Encouraged by this financial success, Hanna's backers sponsored a second voyage in 1786. Leaving Macao in May he again reached Nootka Sound in August. He had been preceded by an expedition from Bombay led by James Strange, and as a result he was able to purchase only 50 sea otter skins. Sailing north he discovered and named a number of inlets and islands on the west coast of Vancouver Island, such as Sea Otter Cove, which he named for his ship Sea Otter, and San Josef Bay, which he named St. Patrick's Bay. He made a chart of those parts he visited and bestowed the name of his patrons on several places, such as Cox's Island, Lane's Bay, Fitzhugh Sound, Lance's Islands and MacIntosh's Inlet. Seeing land to the north, which was probably the islands off the continent or even Kunghit Island, the southernmost island of Haida Gwaii, the Irishman James Hanna named it Nova Hibernia, complete with a St. Patrick's Bay. These names, except Fitzhugh Sound, Cox Island and Lance's Island (now spelt, in the Spanish way Lanz Island), were ignored by later cartographers. He then sailed south to Clayoquot Sound on the west coast of Vancouver Island.

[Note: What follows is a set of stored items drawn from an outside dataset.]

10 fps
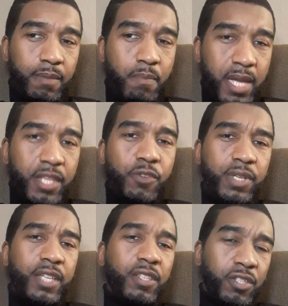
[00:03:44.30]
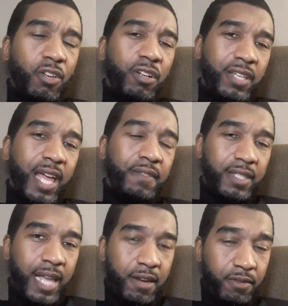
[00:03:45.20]
Men, you need to start to have
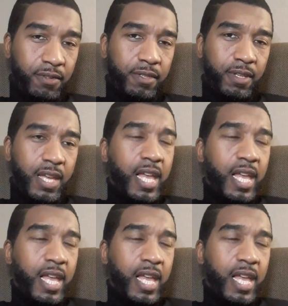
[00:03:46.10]
standards.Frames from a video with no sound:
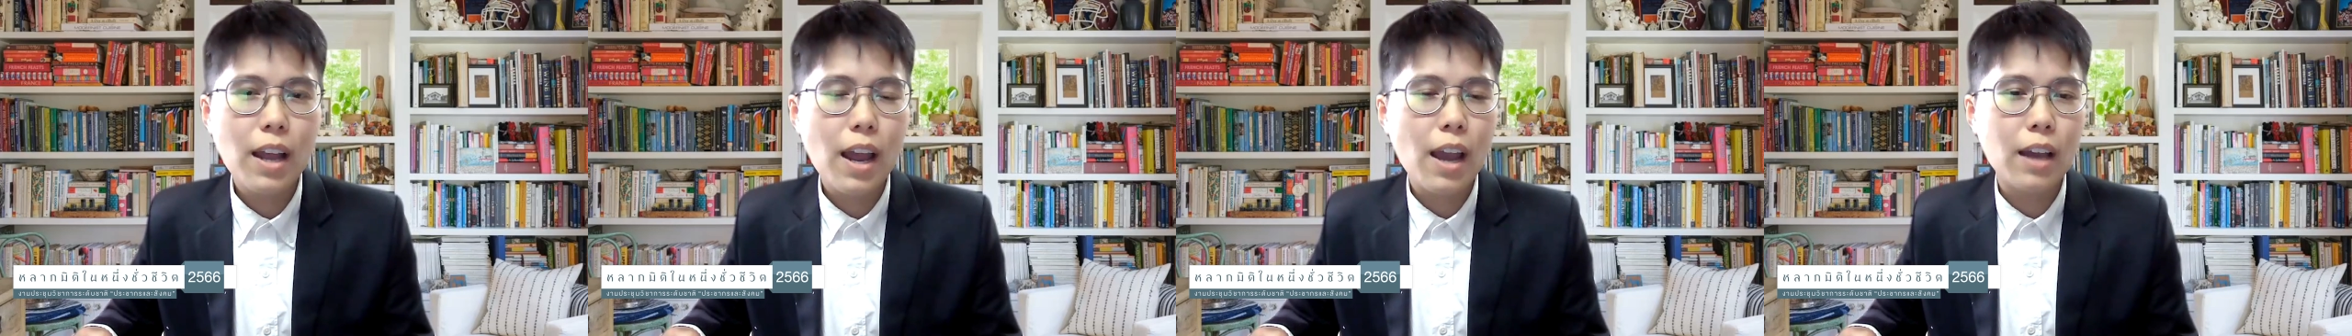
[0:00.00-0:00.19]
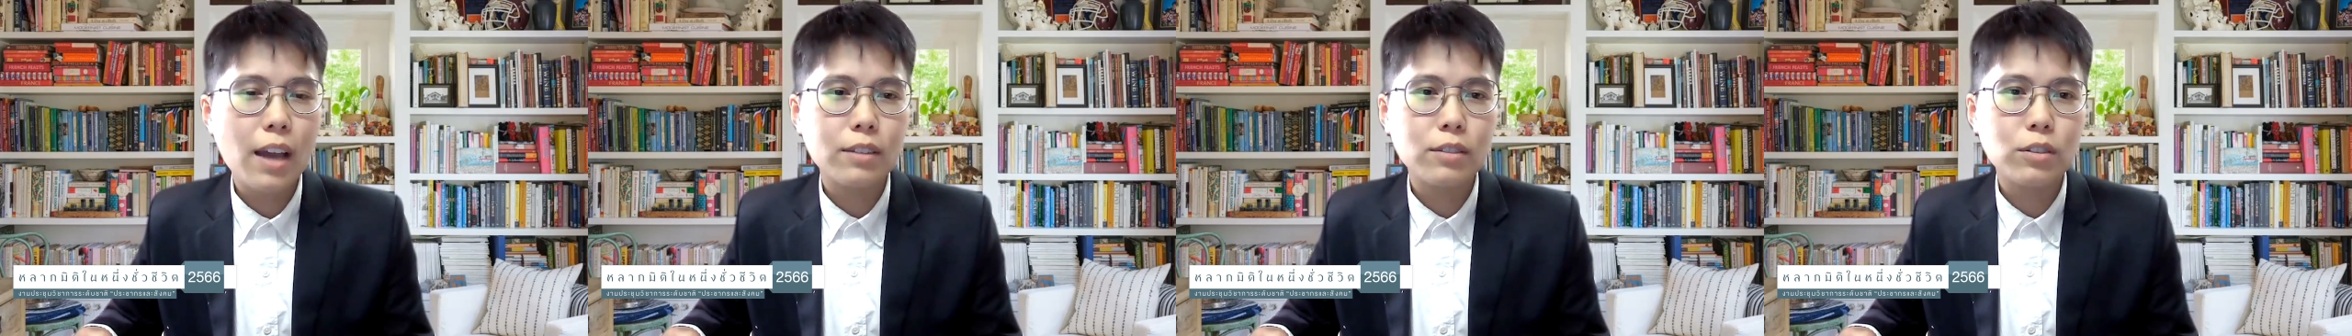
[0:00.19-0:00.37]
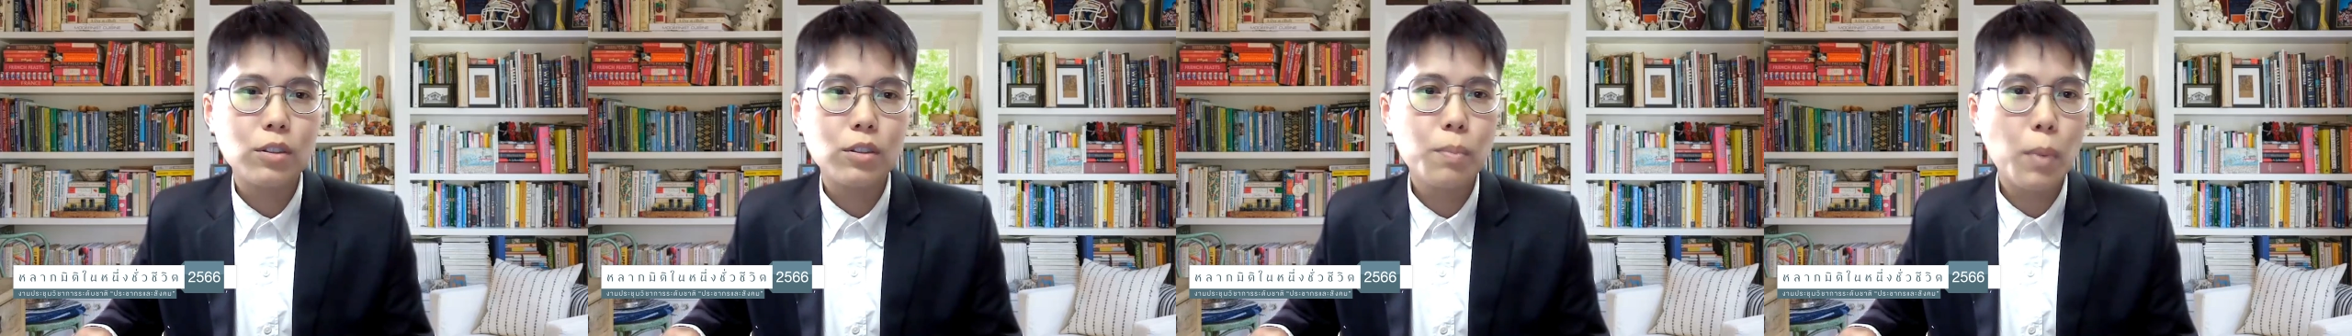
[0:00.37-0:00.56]

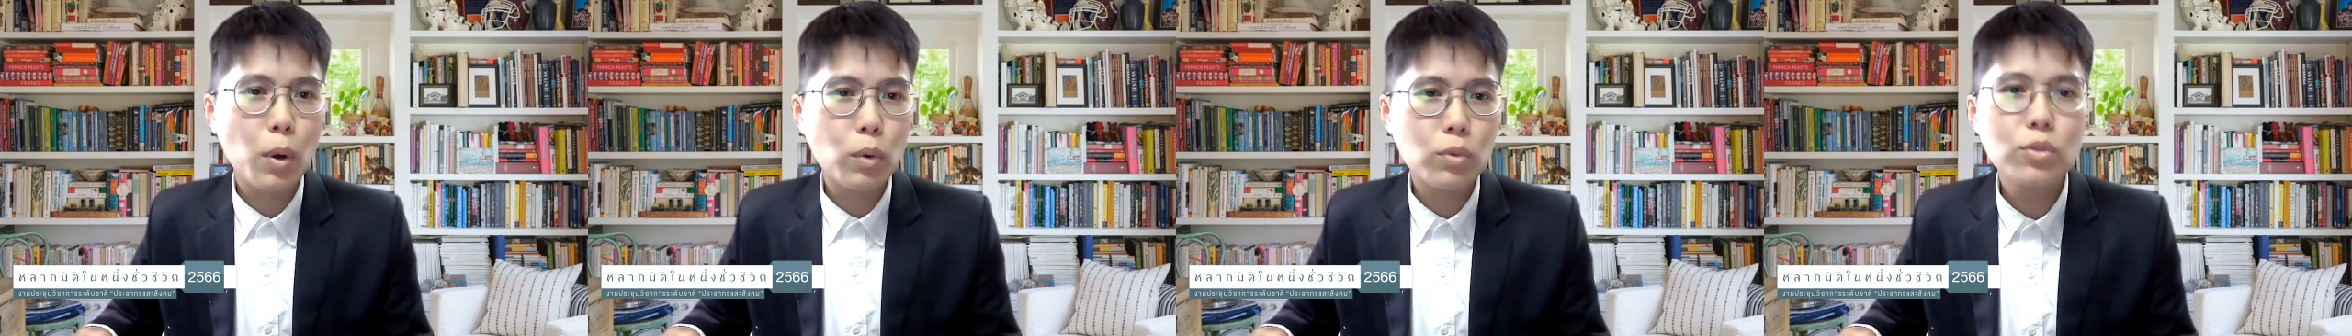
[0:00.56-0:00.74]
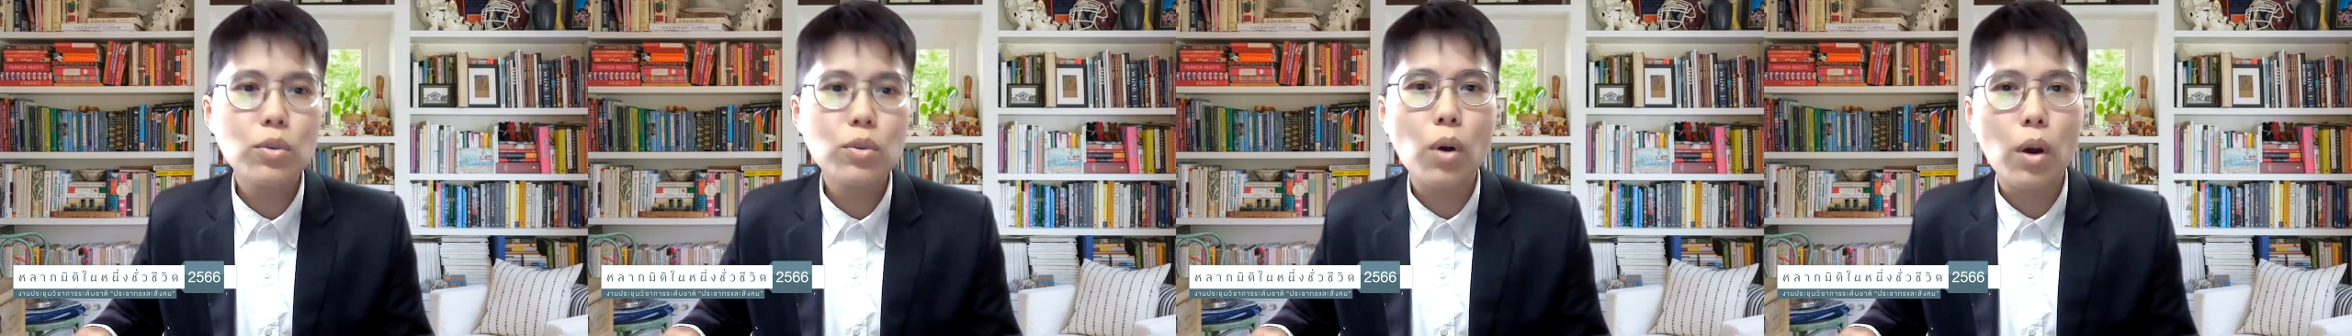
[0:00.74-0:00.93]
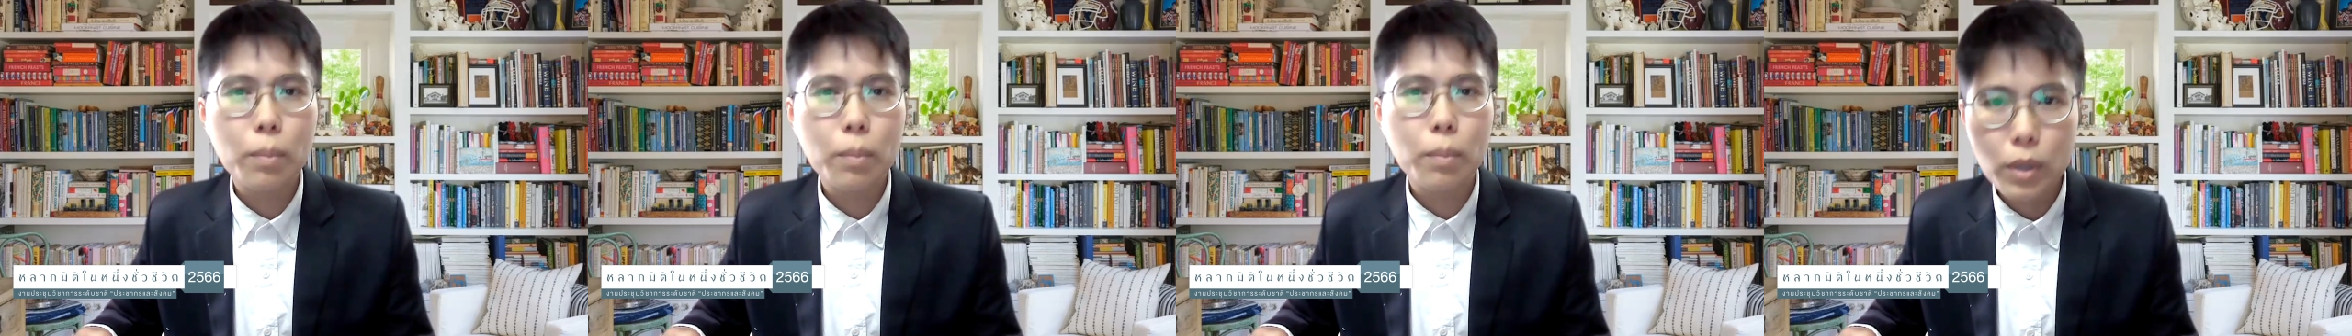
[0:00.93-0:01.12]
and
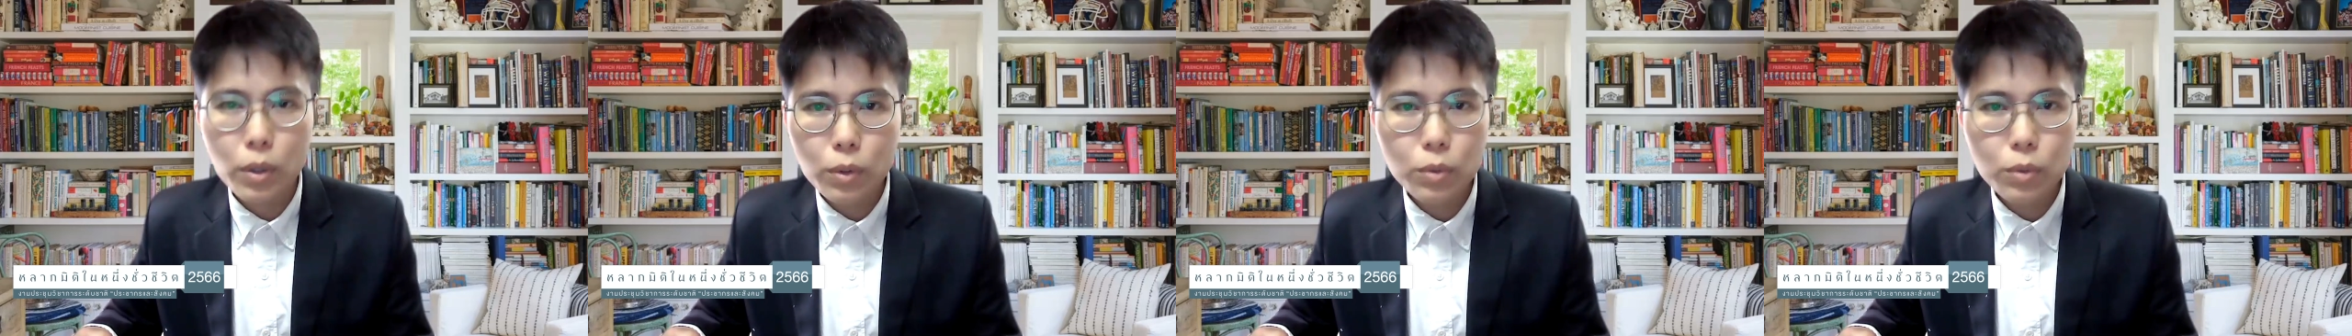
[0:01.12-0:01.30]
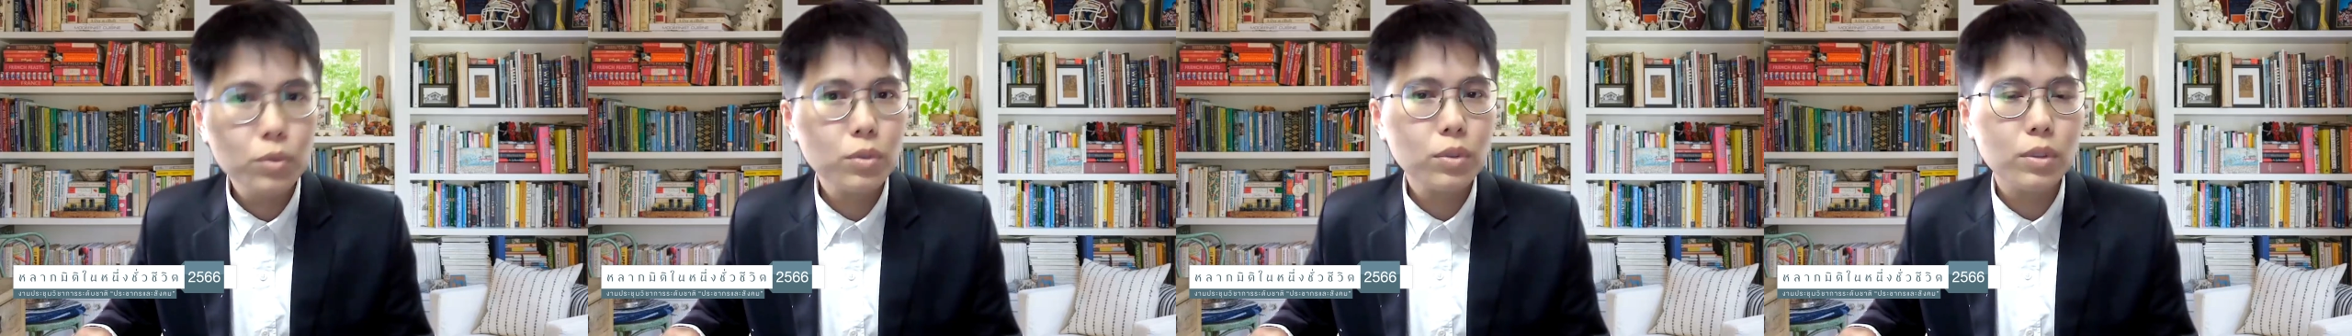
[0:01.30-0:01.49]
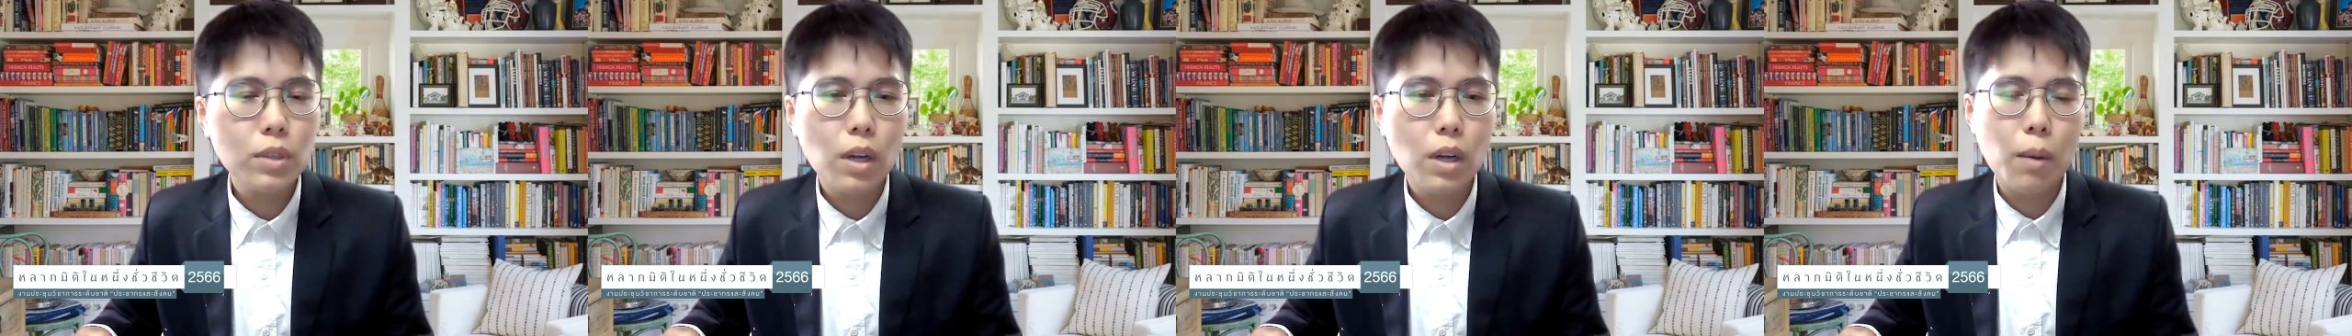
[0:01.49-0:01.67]
spousal abuse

Clayoquot Sound was the home of the powerful chief Wickaninnish, who was one of the dominant figures in the maritime fur trade at the end of the 18th century. The population of the large, island-filled bay, probably numbered over 4,000 at the time of Hanna's visit. The village of Opitsaht on Meares Island, opposite the present-day settlement of Tofino, was considered the largest native settlement on the entire Northwest Coast. Hanna continued his explorations and at Ahousat on Vargas Island (today on Flores Island) visited Chief Cleaskinah, who was subsequently later known as "Captain Hanna" as a consequence of an exchange of names in accordance with local custom. But his success in trading for pelts was limited, and shortly after his return to Macau in early 1787 he died before he was able to make a planned third voyage to America. Comekela, younger brother of Chief Maquinna, accompanied Hanna to China in 1786-87. He returned to Nootka Sound with John Meares in 1788.